04 April, 2011
Review: Ice by Ice-T and Douglas Century
If you're American you probably know Ice-T as either an actor, a rapper or as a symbol for what's wrong with the country. I think we need to flip that over and look at Ice as a symbol of what's right with our country. Ice is every American myth distilled into one man. Orphaned? Check. Troubled relationship with remaining family? Check. Lived in a war zone and / or wore our uniform? Check that twice. Self made man? Strong personal values? Honest about his faults? Works with our youth? Faced down political enemies? Willing to compromise? Strong work ethic? Whatever you've got on that Great American list you can go ahead and check it off. I have long respected Ice-T, but if the book was bad I'd tell you straight. So would he.

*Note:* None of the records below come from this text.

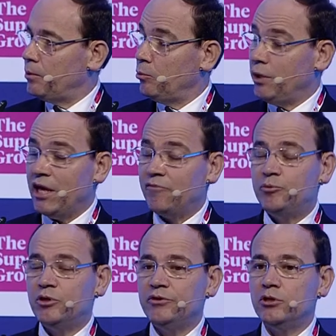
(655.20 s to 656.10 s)
We have
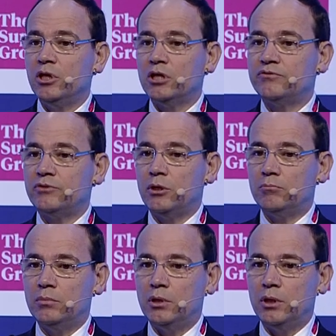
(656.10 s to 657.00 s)
profited a lot
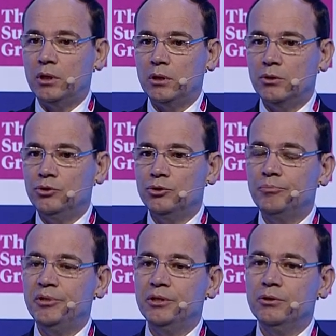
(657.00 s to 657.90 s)
from
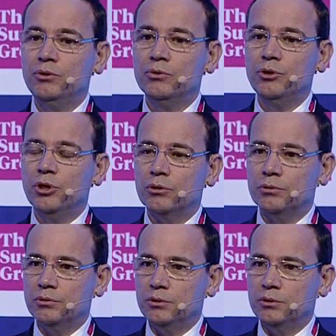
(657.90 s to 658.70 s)
European UnionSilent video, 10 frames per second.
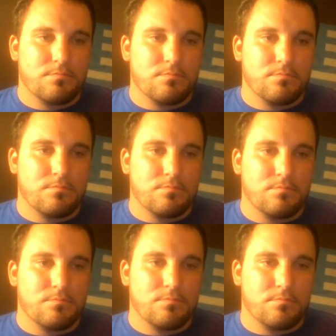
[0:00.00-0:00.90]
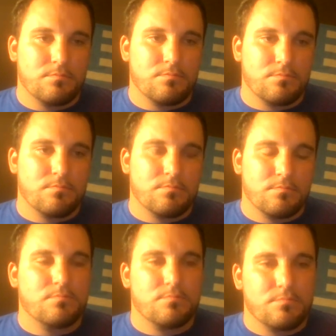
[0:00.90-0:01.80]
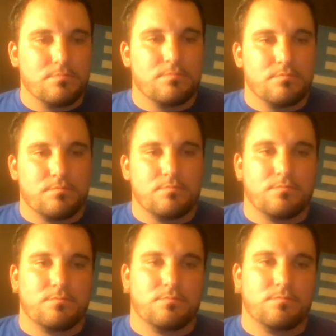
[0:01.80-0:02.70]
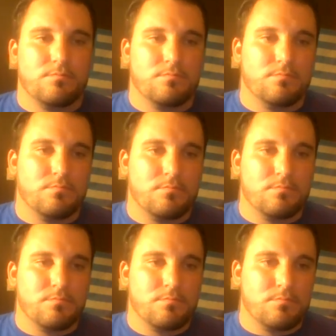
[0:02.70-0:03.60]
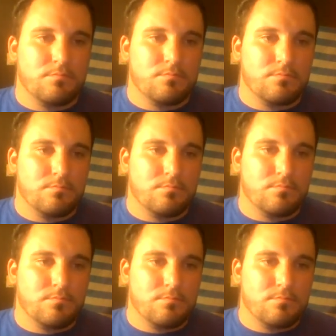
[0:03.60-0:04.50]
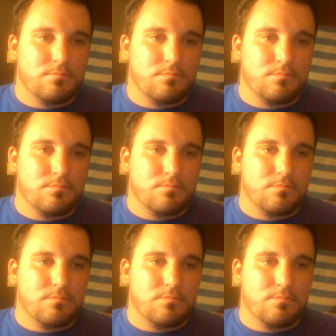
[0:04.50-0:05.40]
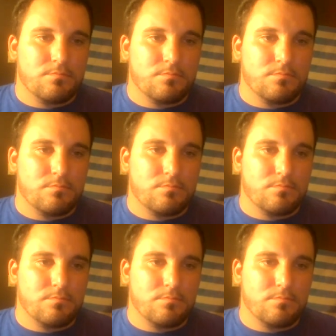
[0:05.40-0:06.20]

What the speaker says: This person isn't speaking.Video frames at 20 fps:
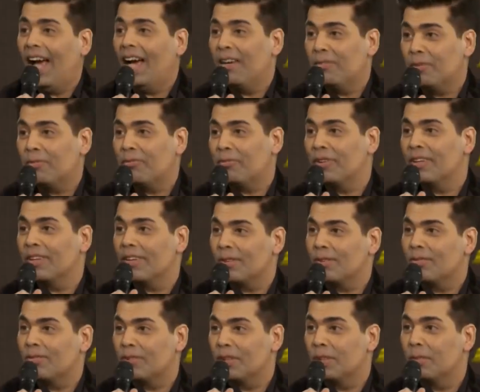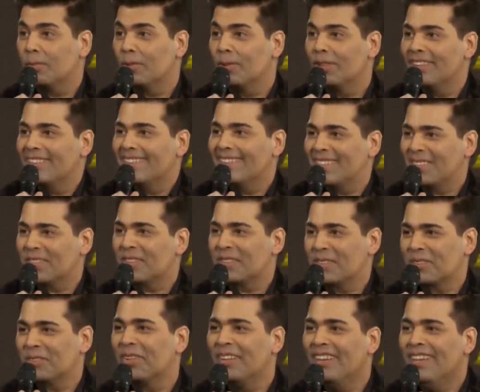have a fear of turbulence,
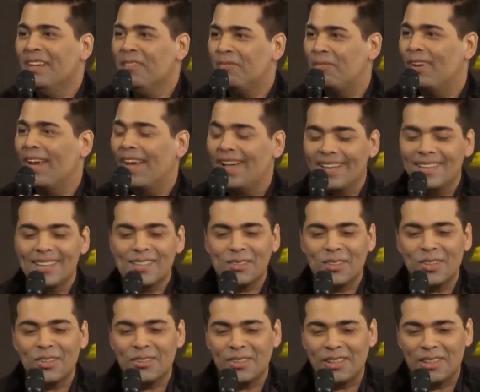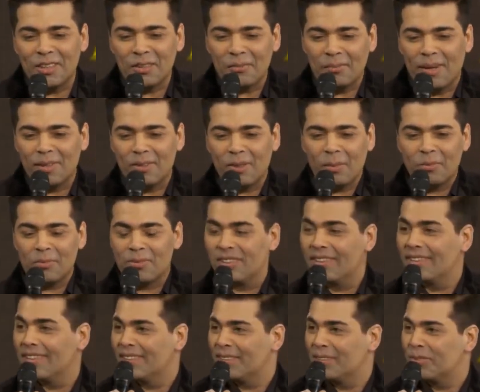so flying is not really on my top three
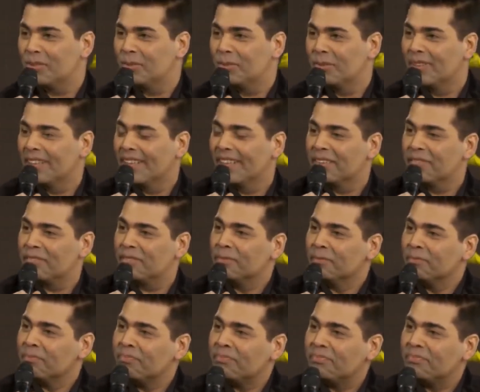things to do in life.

It's not. Ice: A Memoir of Gangster Life and Redemption-from South Central to Hollywood (who titled this thing?) is fantastic. It's his voice, it's his story, it's uncompromising, and it's valuable. If you pay attention, you might learn something. Plenty of people have judged Ice without really knowing much about him. Was he a criminal? Yes. I would argue that there are any number of criminals respected in this nation, and Ice is far more honest than most in repudiating the sins of his youth. He's also a man capable of facing down the right and left when his career was hijacked to serve political interests. Faced with a public stoning, he reinvented himself and thrived. (Even at the time I found it ironic that the man doing the most to speak out against gang violence and thug life was being demolished as a symbol of the same. America, bunch of idiots, God love us.)
If nothing else, it's a good read. If you pay attention, it's a real look at how America eats it's own and what a person with integrity can do to stay ahead of the mob.